Your instructions: Copy out the data from the line containing "Similarly, if I want to" to its last line, exactly. No pictures.

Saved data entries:

---+---

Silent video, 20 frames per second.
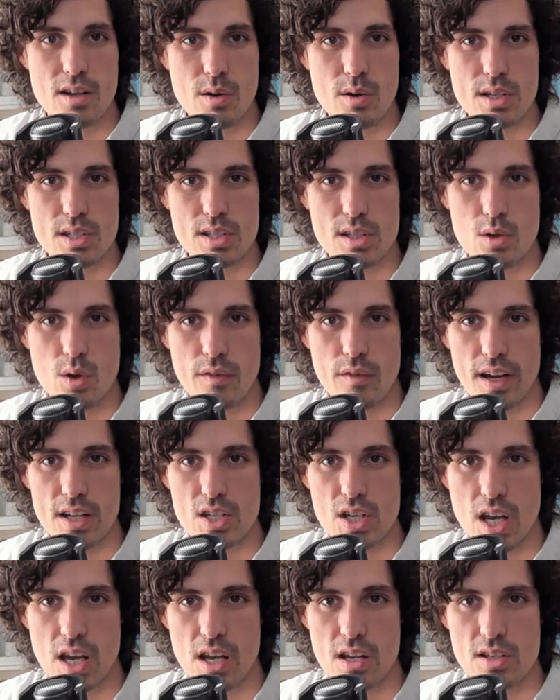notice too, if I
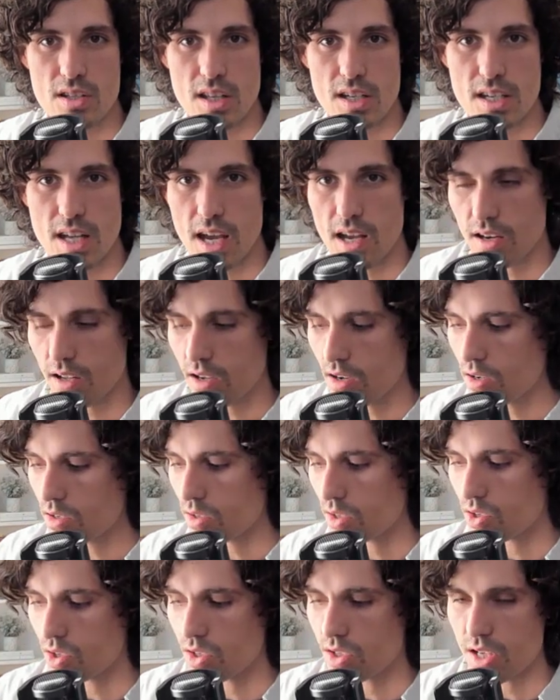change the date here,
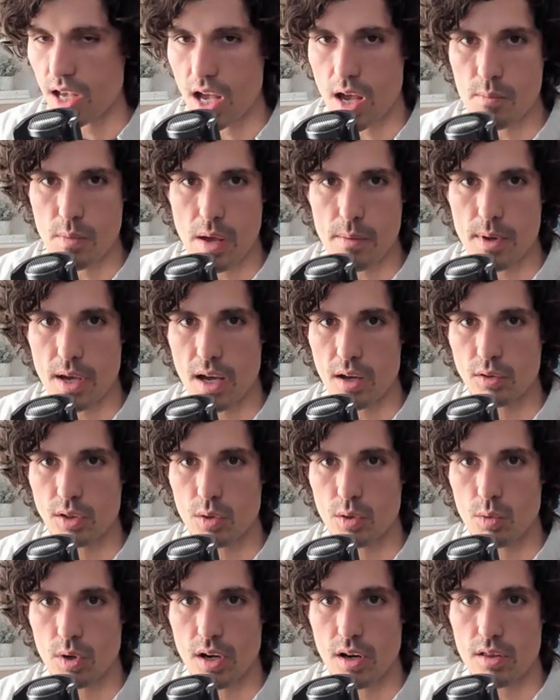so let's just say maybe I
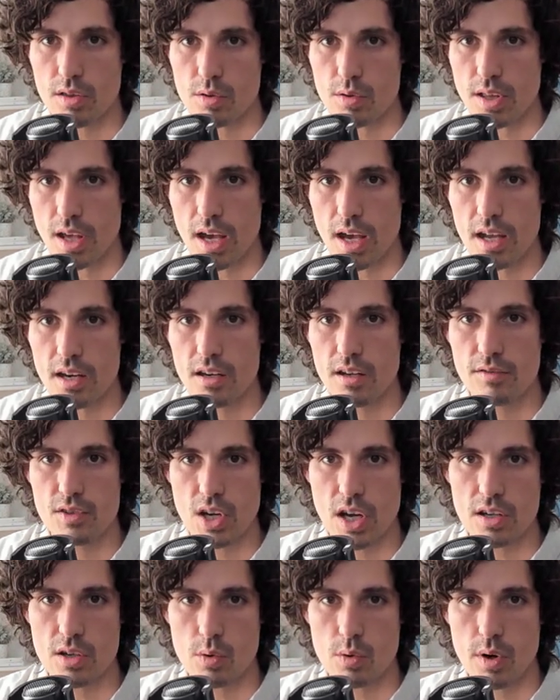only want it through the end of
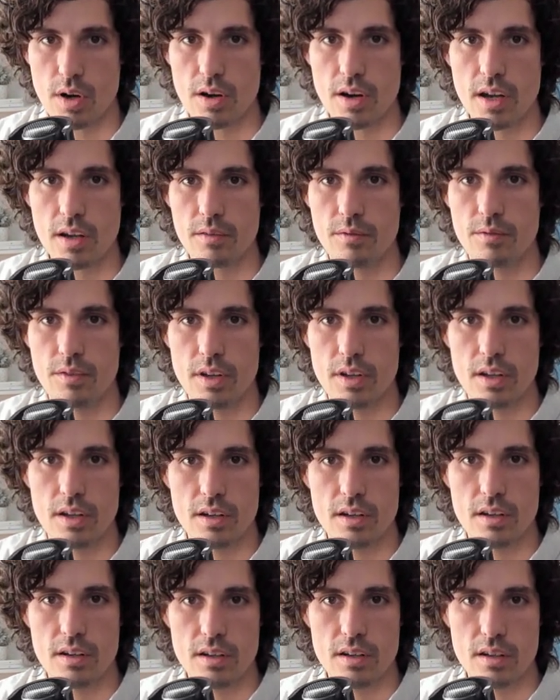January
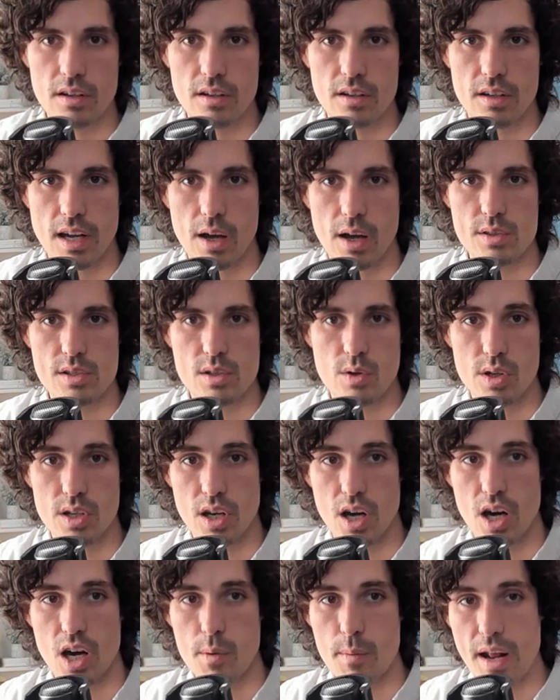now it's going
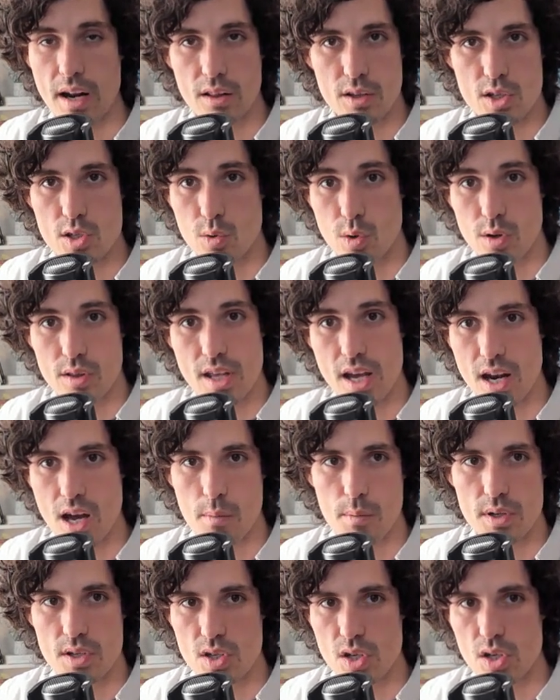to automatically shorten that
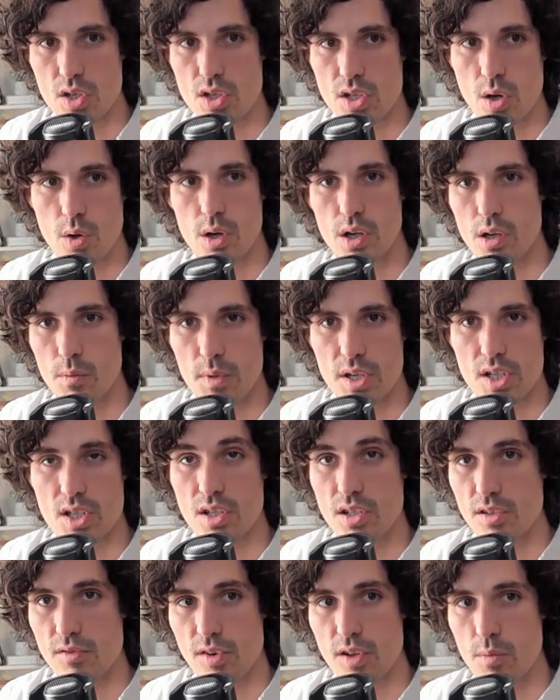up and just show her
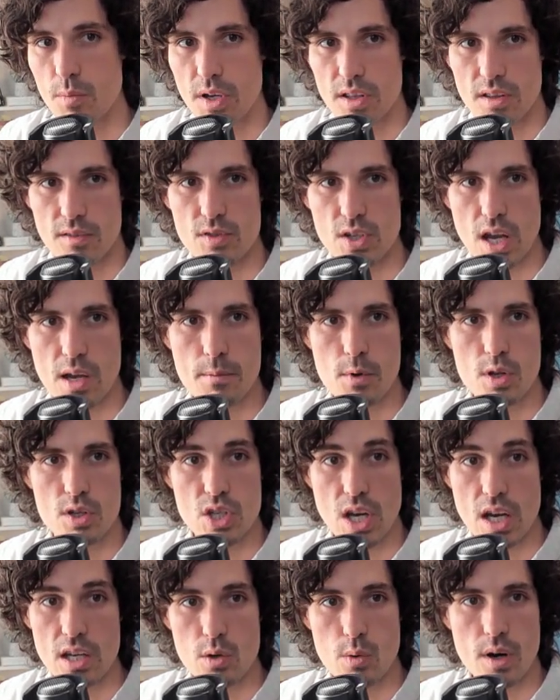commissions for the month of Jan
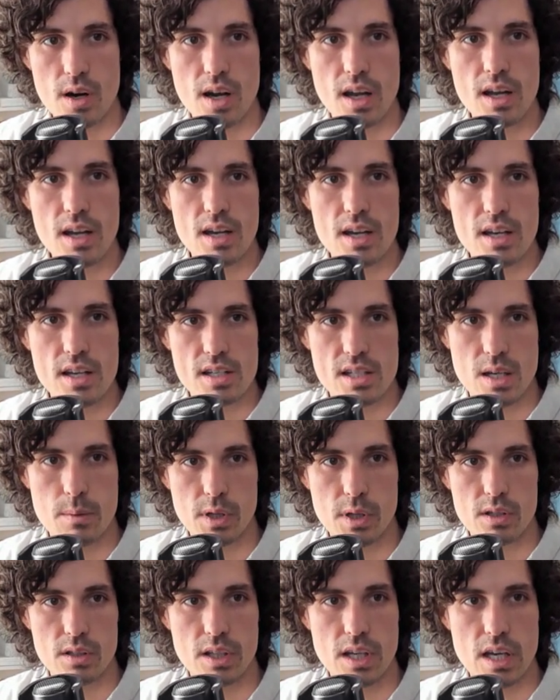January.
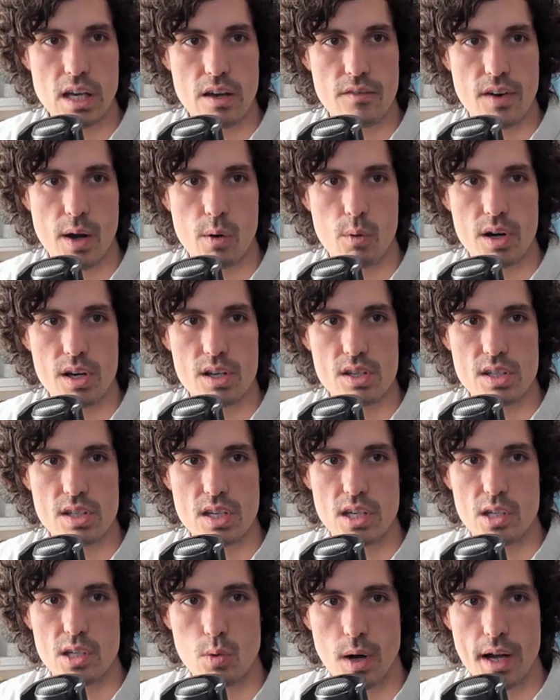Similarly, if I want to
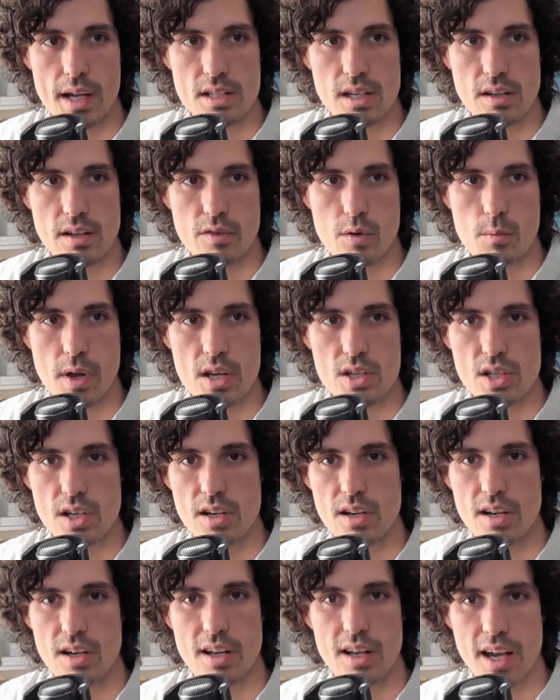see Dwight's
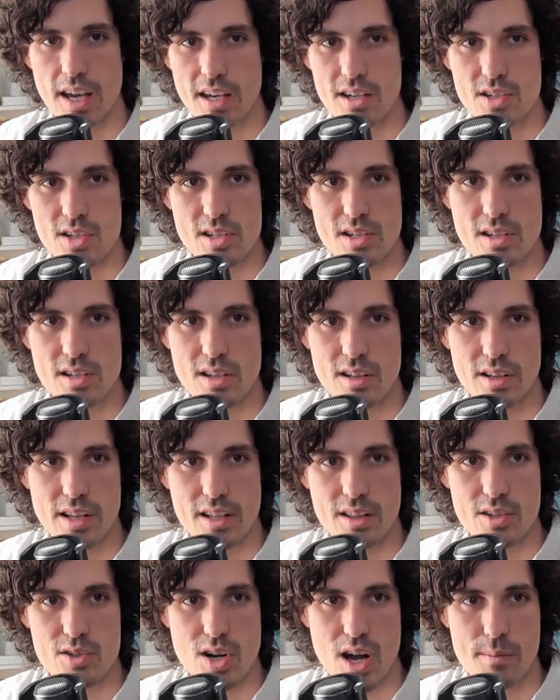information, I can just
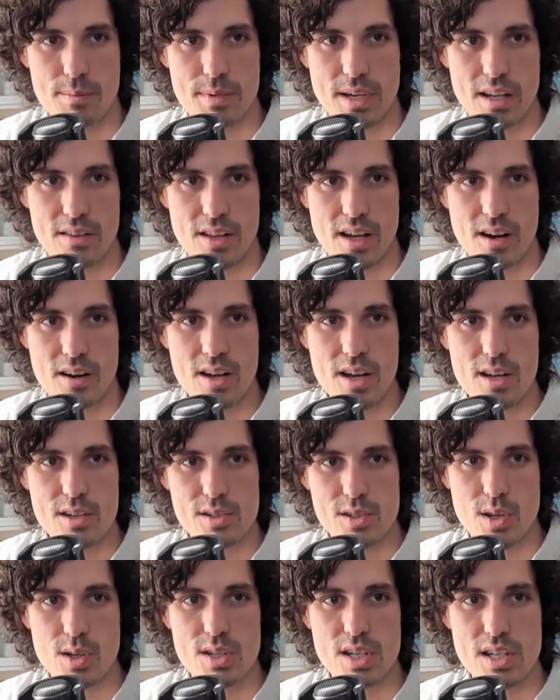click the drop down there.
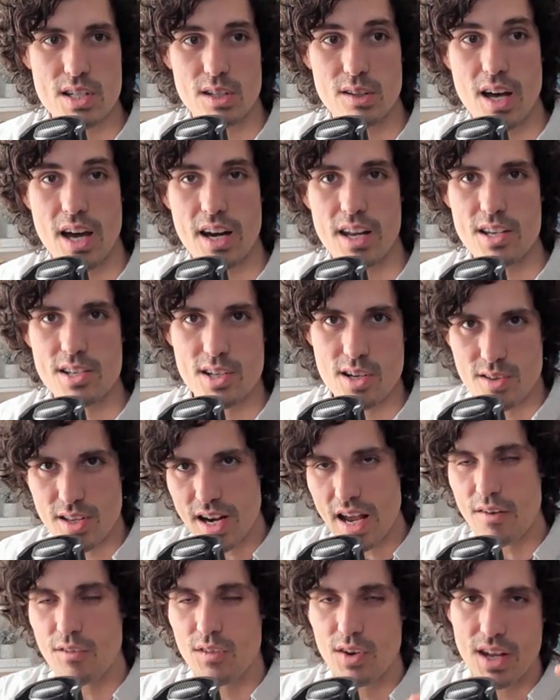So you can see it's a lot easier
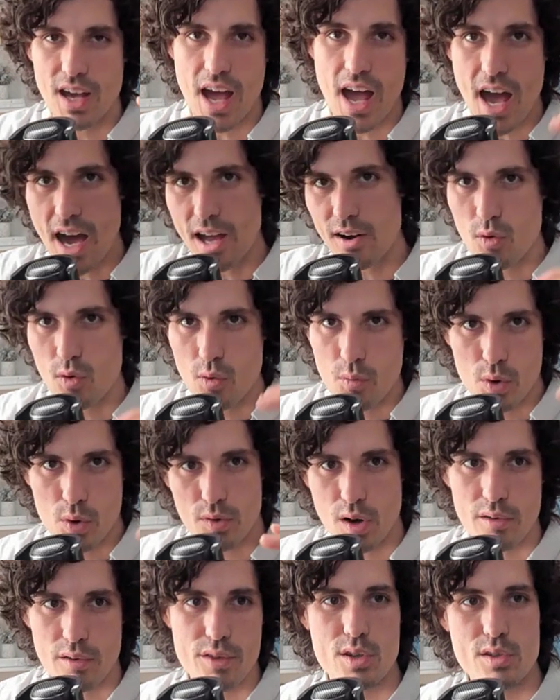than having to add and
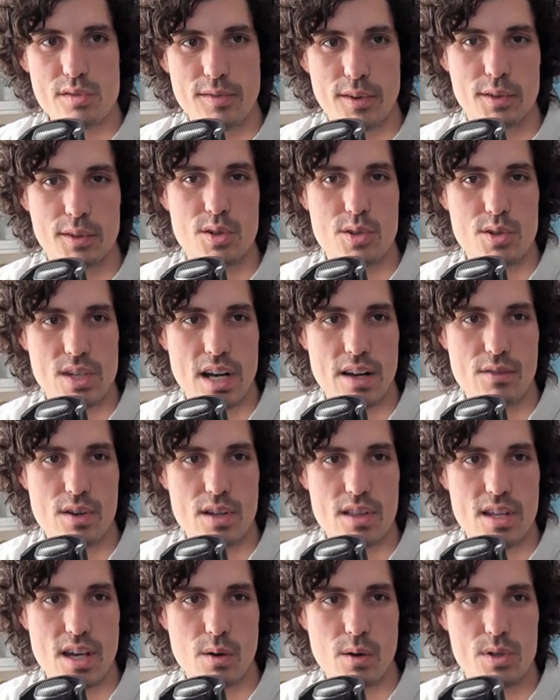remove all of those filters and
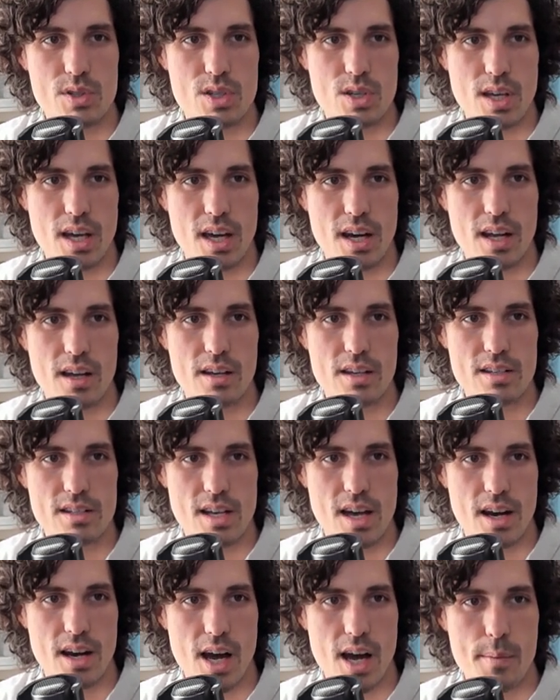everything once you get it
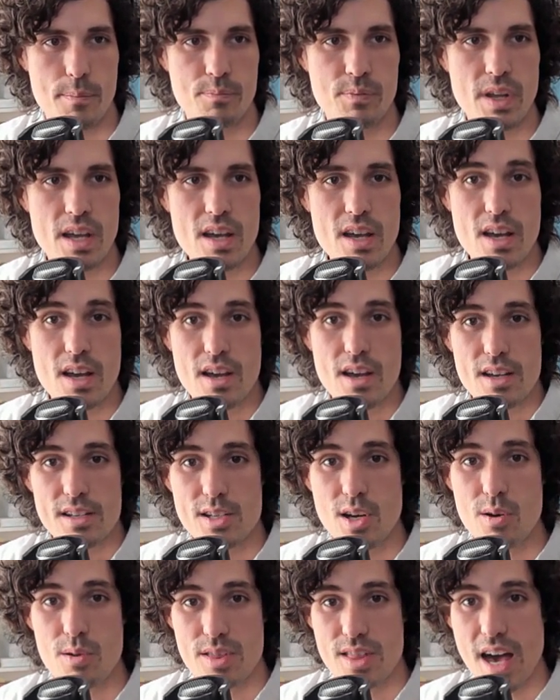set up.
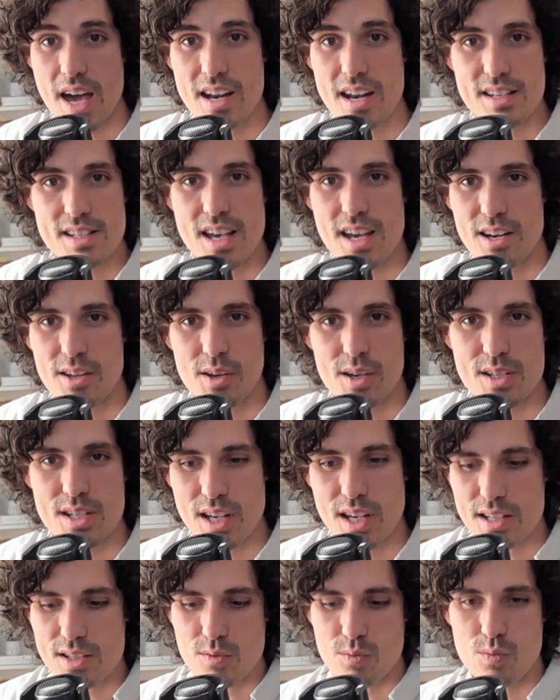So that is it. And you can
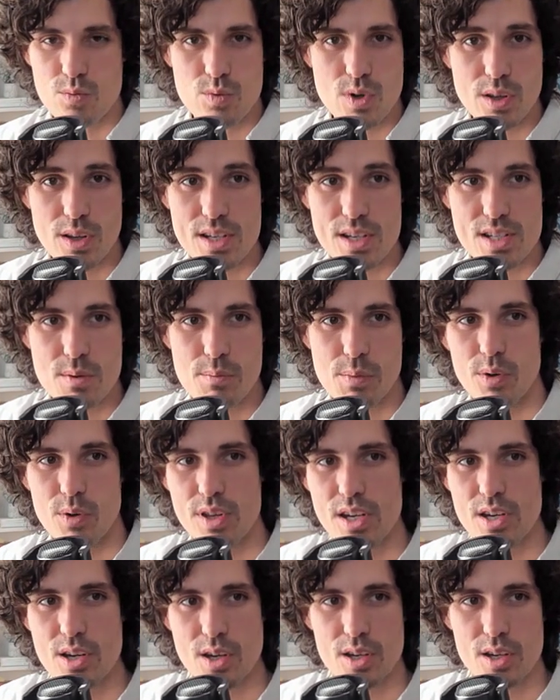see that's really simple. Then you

---+---

The completed task:
Similarly, if I want to
see Dwight's
information, I can just
click the drop down there.
So you can see it's a lot easier
than having to add and
remove all of those filters and
everything once you get it
set up.
So that is it. And you can
see that's really simple. Then you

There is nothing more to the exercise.